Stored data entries

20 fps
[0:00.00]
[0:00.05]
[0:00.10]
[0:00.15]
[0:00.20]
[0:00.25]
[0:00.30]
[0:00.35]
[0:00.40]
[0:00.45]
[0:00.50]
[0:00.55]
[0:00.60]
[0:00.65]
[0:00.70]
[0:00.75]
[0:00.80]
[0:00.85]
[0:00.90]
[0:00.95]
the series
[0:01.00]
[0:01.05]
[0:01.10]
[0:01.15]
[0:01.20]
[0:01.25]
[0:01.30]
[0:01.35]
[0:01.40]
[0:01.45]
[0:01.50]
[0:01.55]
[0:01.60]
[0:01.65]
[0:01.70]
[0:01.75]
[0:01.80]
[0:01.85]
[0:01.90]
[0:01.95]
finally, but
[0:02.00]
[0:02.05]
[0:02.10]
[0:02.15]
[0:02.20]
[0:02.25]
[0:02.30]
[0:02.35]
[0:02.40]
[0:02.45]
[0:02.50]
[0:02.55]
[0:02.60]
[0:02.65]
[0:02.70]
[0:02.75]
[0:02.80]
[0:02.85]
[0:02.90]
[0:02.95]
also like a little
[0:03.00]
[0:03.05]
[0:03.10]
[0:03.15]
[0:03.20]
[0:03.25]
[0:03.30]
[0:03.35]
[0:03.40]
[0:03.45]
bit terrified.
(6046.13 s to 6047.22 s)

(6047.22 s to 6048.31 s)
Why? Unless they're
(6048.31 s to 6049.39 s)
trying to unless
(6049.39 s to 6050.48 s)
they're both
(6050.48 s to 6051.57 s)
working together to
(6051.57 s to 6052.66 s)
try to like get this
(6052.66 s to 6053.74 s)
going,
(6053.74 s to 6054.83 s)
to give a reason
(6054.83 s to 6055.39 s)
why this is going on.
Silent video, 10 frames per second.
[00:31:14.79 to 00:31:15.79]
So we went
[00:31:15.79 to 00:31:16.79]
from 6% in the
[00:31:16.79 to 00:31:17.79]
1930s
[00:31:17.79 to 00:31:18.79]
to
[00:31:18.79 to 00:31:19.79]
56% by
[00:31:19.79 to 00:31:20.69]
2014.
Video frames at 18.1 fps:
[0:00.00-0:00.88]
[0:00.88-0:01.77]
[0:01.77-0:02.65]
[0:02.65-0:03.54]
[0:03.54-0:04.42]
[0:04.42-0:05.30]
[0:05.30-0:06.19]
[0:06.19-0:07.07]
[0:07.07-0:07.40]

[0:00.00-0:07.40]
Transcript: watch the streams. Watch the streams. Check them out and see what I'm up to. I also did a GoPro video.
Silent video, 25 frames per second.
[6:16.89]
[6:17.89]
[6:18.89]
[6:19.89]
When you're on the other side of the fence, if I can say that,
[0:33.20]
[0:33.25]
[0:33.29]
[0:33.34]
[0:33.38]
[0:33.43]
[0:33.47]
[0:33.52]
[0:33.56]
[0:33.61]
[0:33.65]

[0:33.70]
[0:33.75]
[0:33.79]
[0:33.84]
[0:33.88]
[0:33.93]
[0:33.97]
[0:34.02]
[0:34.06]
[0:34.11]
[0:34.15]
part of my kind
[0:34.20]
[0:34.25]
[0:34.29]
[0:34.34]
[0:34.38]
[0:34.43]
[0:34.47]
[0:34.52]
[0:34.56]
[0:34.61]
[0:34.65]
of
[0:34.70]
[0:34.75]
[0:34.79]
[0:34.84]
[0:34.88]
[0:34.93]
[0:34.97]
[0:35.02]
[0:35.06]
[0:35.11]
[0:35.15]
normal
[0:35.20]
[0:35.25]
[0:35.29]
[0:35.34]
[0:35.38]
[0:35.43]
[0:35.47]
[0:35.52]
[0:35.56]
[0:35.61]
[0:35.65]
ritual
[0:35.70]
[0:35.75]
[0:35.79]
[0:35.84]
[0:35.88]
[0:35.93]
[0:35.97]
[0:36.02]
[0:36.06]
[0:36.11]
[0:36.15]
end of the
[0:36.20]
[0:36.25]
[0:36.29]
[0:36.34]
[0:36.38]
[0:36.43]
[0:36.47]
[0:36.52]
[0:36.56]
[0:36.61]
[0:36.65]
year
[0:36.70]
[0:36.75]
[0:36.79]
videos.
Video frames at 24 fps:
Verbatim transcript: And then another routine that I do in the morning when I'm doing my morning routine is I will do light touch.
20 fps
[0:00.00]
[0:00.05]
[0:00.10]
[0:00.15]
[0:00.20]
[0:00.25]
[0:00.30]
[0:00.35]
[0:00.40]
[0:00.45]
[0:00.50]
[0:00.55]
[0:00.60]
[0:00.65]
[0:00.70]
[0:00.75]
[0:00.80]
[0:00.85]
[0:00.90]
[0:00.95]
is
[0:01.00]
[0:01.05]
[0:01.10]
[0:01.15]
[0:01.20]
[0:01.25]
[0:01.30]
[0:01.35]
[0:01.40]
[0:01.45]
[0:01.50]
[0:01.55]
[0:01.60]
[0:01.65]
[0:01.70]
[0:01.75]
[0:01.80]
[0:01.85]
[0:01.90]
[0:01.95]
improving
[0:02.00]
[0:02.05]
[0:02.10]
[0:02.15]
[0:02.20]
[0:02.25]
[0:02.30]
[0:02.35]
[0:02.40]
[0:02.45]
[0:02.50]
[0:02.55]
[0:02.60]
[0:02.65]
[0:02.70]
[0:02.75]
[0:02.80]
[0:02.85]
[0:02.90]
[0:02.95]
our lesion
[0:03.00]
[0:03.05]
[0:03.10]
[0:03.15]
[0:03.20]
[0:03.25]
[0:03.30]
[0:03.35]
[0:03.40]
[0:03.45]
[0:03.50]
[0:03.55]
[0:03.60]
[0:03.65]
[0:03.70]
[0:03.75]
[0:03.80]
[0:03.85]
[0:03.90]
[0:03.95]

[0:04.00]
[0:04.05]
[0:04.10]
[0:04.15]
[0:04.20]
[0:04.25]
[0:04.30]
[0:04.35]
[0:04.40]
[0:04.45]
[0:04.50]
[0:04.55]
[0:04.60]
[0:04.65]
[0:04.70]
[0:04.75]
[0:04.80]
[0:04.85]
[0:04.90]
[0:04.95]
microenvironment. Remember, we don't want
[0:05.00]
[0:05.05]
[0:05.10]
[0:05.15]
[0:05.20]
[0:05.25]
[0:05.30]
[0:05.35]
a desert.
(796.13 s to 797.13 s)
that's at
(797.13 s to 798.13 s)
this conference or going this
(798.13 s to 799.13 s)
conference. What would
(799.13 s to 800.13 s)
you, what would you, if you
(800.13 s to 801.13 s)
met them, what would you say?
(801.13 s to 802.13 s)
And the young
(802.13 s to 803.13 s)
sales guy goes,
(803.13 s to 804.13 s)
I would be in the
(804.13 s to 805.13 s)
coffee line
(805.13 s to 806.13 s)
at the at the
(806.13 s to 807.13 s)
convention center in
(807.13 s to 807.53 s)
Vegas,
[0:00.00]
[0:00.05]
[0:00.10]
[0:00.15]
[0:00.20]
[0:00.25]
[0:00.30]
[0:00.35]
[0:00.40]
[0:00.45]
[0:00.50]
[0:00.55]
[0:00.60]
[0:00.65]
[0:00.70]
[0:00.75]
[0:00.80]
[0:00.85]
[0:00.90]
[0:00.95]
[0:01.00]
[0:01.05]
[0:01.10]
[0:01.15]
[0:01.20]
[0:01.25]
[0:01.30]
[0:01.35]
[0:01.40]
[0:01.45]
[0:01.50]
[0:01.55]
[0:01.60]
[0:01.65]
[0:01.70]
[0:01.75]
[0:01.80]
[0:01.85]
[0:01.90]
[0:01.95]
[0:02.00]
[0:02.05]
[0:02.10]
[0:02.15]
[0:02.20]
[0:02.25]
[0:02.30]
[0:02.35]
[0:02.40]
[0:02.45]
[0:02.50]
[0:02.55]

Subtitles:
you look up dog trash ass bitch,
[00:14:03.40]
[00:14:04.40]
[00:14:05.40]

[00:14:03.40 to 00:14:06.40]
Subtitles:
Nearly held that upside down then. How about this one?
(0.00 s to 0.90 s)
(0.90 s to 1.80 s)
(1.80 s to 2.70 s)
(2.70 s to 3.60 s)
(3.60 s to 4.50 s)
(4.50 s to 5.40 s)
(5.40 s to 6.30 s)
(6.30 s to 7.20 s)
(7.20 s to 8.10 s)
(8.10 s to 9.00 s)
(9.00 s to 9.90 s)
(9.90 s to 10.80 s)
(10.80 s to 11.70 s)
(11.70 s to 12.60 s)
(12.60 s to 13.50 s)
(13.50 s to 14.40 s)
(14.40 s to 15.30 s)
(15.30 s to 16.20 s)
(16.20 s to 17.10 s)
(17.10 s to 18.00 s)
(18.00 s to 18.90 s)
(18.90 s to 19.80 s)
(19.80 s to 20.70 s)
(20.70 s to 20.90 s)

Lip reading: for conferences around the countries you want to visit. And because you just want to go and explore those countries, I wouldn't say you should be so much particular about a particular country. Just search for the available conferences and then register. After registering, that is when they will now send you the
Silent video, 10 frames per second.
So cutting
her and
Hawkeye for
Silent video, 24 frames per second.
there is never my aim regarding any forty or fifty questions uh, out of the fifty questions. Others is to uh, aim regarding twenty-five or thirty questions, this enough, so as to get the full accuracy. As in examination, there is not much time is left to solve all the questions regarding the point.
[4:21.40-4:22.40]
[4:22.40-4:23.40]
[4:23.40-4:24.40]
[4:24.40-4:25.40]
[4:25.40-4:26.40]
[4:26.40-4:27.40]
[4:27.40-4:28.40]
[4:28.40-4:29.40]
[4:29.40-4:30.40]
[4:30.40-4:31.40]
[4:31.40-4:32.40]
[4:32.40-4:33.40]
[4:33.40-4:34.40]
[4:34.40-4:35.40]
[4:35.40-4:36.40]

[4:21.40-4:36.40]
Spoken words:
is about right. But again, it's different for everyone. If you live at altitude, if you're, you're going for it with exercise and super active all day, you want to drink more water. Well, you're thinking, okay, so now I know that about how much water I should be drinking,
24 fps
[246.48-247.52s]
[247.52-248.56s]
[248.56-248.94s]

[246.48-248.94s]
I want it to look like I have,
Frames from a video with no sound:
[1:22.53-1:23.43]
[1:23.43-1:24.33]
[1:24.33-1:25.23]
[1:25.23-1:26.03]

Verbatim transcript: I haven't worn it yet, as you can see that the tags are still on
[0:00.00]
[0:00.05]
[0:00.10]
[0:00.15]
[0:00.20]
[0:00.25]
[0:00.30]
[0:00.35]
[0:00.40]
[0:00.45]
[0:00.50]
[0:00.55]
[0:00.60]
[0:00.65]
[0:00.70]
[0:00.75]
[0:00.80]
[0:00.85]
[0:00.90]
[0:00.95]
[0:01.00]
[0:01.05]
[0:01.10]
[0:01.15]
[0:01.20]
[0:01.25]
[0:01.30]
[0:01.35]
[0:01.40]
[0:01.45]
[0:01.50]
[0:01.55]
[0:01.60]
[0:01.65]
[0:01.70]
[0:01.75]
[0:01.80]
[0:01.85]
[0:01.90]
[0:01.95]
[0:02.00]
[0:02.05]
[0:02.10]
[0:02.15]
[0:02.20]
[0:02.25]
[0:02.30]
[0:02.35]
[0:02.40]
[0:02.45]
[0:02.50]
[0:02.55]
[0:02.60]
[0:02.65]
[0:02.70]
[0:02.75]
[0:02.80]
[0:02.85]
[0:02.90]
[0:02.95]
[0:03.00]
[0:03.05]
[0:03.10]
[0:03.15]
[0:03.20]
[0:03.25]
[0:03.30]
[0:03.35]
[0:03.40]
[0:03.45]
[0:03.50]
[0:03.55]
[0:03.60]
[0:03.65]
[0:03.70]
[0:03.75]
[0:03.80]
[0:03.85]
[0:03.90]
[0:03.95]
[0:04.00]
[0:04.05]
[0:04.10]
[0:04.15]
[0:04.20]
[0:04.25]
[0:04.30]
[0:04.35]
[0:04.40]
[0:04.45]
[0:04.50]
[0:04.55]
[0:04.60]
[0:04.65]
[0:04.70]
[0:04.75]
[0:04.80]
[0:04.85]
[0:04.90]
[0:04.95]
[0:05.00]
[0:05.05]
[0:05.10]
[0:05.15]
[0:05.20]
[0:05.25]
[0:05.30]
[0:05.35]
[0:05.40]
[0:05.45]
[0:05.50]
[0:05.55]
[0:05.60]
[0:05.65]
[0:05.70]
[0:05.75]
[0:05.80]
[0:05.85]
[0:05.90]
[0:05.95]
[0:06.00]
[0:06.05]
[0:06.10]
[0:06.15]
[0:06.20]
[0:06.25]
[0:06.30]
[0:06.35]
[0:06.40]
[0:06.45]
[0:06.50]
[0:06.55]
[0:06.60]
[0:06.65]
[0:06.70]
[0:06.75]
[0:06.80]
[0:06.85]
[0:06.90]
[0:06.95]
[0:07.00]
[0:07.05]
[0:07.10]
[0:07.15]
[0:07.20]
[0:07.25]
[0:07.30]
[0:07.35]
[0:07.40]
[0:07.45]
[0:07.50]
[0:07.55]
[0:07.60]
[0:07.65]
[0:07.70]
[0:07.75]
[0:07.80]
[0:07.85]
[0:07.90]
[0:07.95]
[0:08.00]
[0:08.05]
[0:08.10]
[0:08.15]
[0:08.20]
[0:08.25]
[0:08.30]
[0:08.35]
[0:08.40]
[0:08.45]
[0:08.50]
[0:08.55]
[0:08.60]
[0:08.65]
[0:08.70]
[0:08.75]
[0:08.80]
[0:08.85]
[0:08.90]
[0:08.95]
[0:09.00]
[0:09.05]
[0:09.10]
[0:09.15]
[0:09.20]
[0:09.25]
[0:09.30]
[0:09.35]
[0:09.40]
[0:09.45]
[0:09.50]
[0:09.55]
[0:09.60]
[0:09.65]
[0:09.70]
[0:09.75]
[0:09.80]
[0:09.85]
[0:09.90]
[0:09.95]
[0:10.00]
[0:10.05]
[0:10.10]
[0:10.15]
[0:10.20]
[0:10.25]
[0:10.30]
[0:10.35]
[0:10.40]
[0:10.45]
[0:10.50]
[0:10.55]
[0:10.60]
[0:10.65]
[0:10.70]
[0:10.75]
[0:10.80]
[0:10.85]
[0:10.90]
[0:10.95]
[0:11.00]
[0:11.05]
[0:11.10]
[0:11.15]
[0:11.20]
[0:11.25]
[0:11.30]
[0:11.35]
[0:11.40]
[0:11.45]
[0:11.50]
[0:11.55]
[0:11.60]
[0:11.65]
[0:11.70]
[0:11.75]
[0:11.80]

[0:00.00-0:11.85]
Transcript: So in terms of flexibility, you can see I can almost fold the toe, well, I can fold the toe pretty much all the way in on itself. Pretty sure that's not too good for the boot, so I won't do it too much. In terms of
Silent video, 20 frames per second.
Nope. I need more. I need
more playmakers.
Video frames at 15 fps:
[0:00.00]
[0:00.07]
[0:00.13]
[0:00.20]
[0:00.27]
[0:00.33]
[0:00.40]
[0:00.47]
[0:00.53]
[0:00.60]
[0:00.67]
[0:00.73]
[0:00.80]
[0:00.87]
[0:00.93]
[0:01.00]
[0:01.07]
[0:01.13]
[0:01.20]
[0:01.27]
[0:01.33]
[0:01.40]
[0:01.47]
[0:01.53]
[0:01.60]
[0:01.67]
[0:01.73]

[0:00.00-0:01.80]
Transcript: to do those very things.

## What to do
Wherever the string "Verbatim" appears in the data above, copy the line it sits in.

## Exercise solution
Verbatim transcript: And then another routine that I do in the morning when I'm doing my morning routine is I will do light touch.
Verbatim transcript: I haven't worn it yet, as you can see that the tags are still on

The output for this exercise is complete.